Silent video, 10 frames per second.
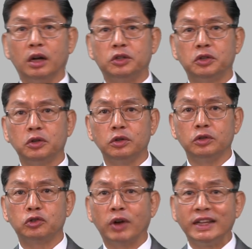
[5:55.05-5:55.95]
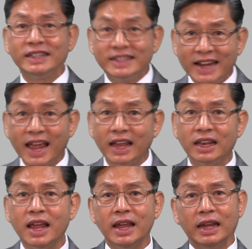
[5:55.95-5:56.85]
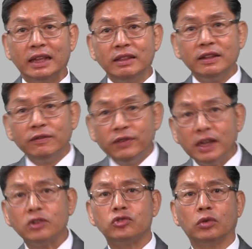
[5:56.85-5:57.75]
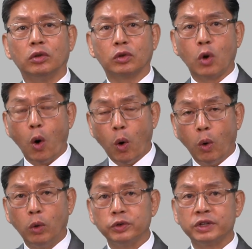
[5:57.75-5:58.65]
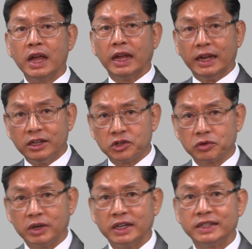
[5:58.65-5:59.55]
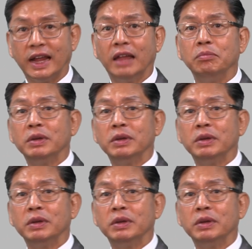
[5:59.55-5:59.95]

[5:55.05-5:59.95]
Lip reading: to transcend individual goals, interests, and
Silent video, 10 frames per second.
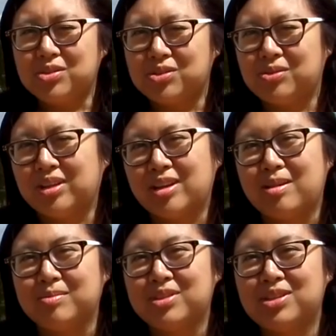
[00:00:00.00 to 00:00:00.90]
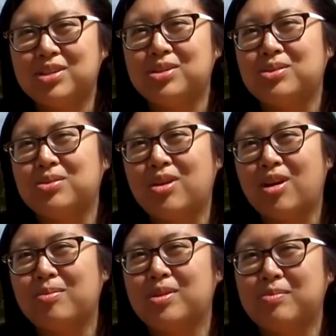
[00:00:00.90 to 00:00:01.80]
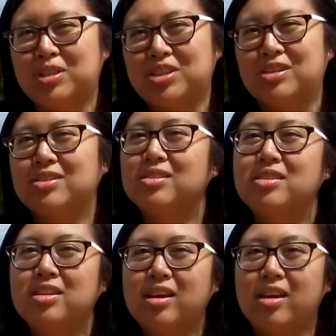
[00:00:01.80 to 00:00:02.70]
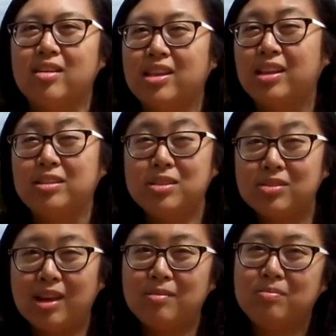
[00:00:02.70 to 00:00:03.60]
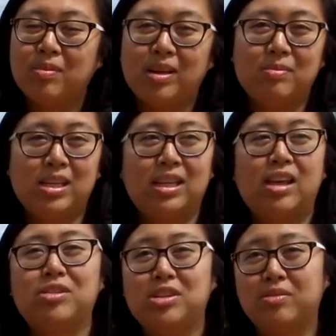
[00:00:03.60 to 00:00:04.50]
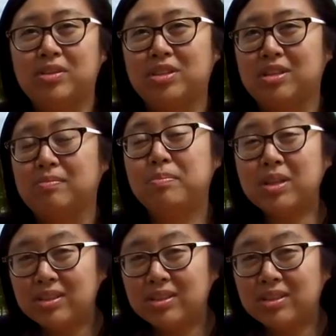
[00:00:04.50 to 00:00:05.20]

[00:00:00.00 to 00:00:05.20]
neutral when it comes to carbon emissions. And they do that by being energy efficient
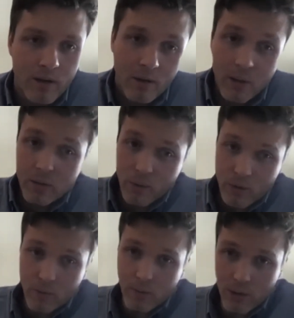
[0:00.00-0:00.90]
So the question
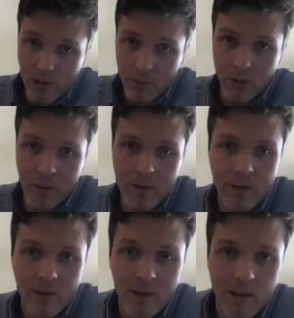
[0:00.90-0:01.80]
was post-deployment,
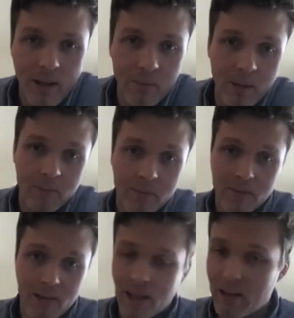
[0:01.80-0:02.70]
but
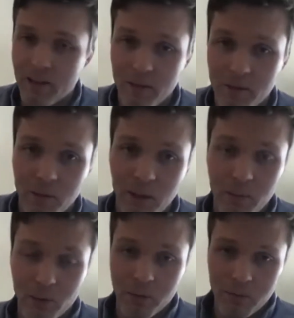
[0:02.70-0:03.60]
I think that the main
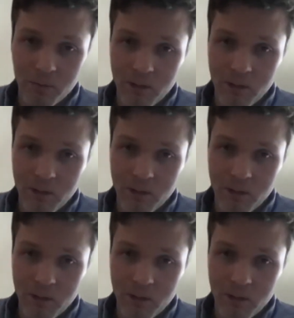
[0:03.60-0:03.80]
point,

---

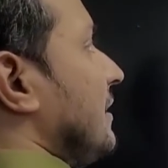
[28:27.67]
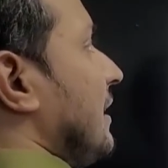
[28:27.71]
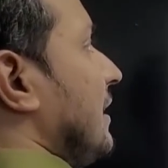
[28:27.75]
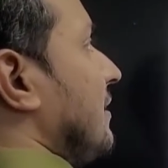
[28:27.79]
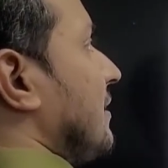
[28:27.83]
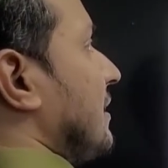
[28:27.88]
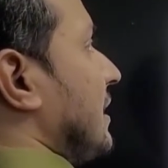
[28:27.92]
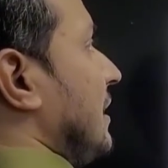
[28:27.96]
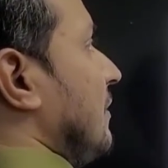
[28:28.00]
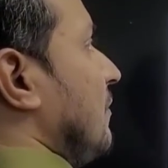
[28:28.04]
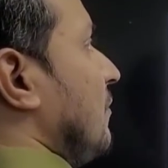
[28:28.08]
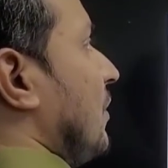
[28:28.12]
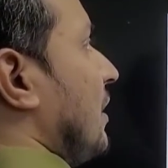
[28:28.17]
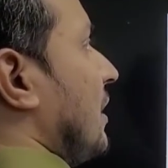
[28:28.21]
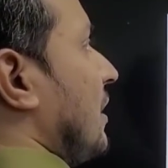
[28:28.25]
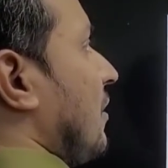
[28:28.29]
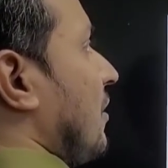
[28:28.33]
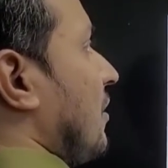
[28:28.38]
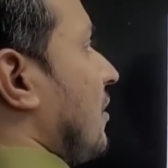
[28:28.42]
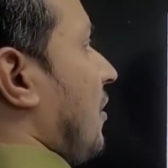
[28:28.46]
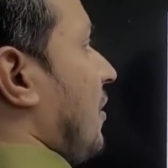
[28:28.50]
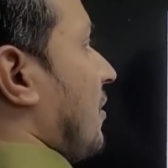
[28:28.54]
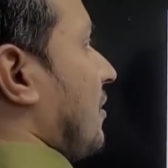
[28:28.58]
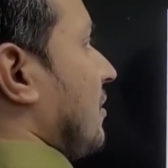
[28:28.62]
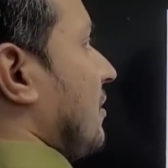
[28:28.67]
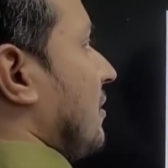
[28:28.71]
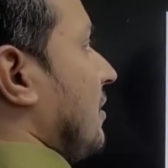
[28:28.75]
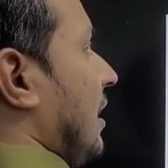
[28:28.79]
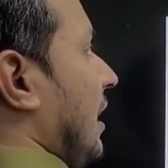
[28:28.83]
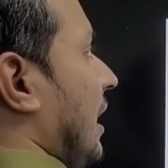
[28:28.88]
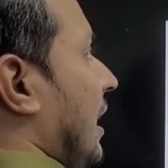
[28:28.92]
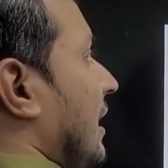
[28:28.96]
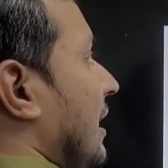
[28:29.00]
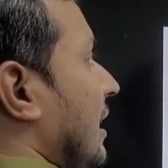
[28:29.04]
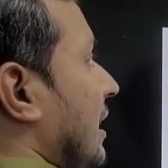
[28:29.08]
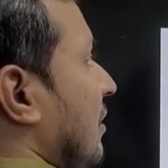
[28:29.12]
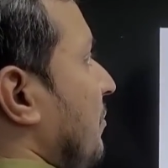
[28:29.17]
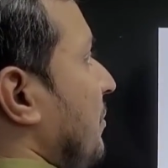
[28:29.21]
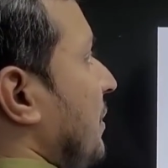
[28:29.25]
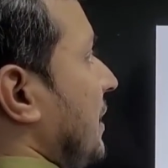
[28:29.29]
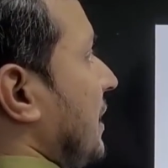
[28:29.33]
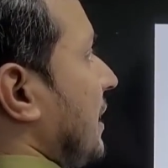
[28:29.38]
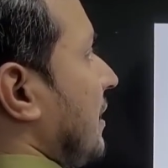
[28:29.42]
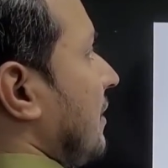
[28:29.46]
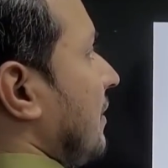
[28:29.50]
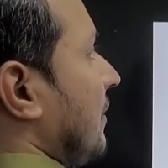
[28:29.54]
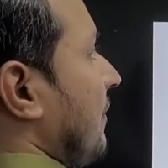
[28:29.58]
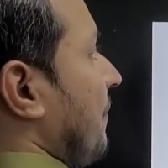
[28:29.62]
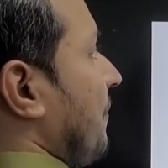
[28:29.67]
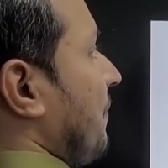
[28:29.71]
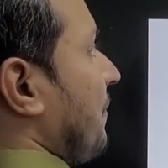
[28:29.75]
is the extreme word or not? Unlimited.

--

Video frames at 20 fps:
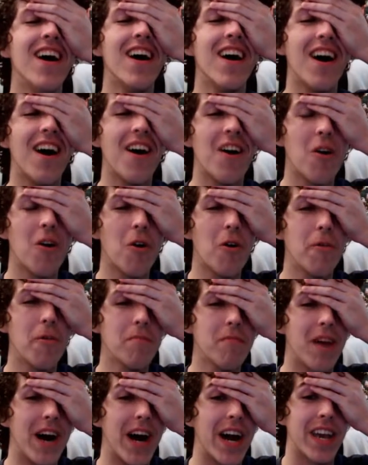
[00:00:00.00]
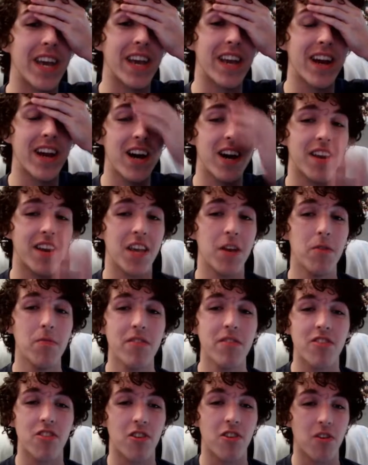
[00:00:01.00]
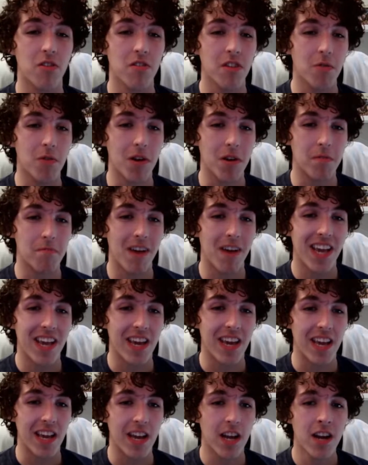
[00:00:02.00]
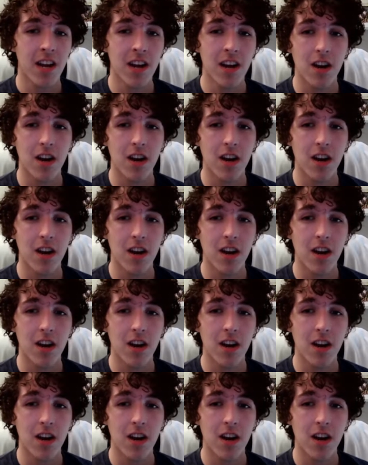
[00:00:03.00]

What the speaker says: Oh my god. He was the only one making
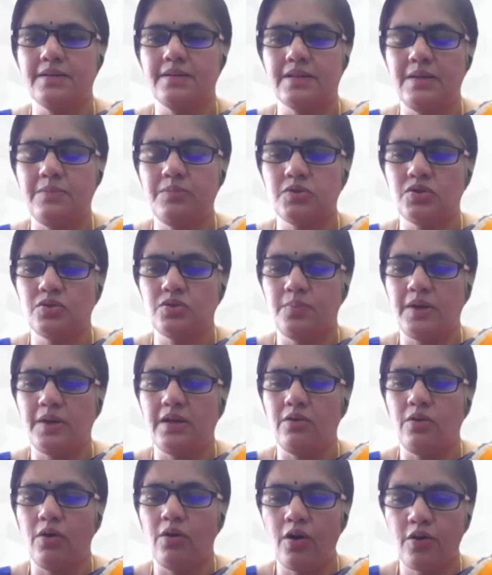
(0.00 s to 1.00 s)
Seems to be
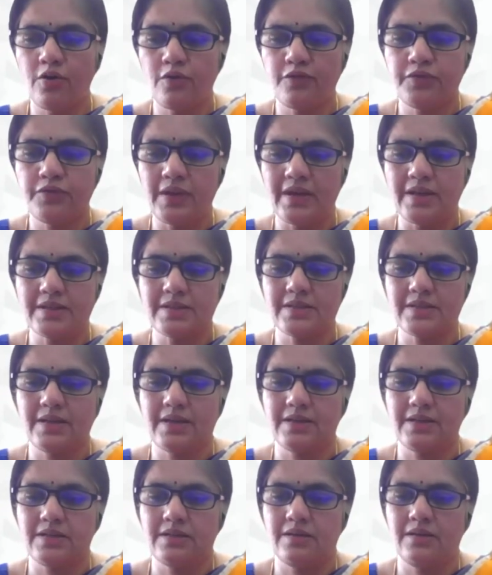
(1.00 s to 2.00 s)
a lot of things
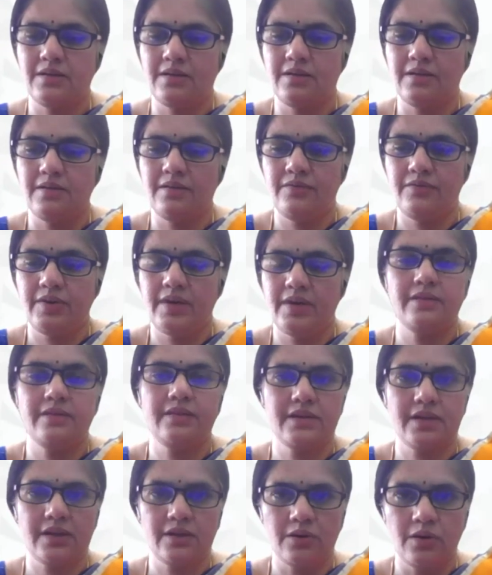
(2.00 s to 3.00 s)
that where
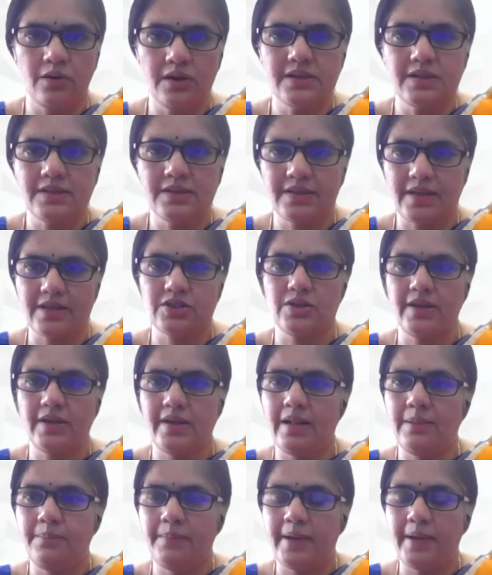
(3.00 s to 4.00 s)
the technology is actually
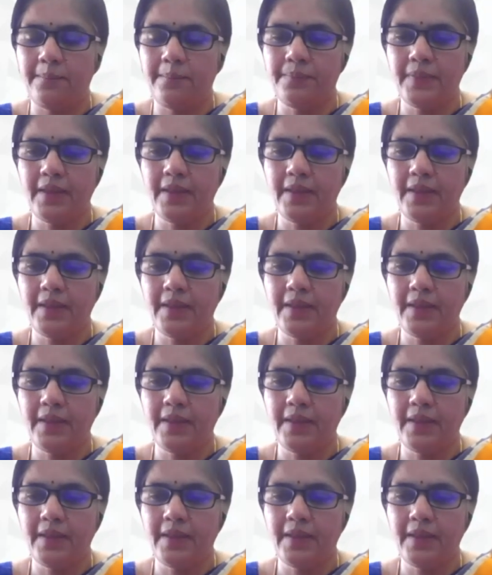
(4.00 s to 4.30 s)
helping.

_Your goal:_ What you return from the records above should be exactly everything from the line with "[5:55.05-5:55.95]" down to the line with "[00:00:03.60 to 00:00:04.50]", both kept, and no pictures.

_Completed exercise:_
[5:55.05-5:55.95]
[5:55.95-5:56.85]
[5:56.85-5:57.75]
[5:57.75-5:58.65]
[5:58.65-5:59.55]
[5:59.55-5:59.95]

[5:55.05-5:59.95]
Lip reading: to transcend individual goals, interests, and
Silent video, 10 frames per second.
[00:00:00.00 to 00:00:00.90]
[00:00:00.90 to 00:00:01.80]
[00:00:01.80 to 00:00:02.70]
[00:00:02.70 to 00:00:03.60]
[00:00:03.60 to 00:00:04.50]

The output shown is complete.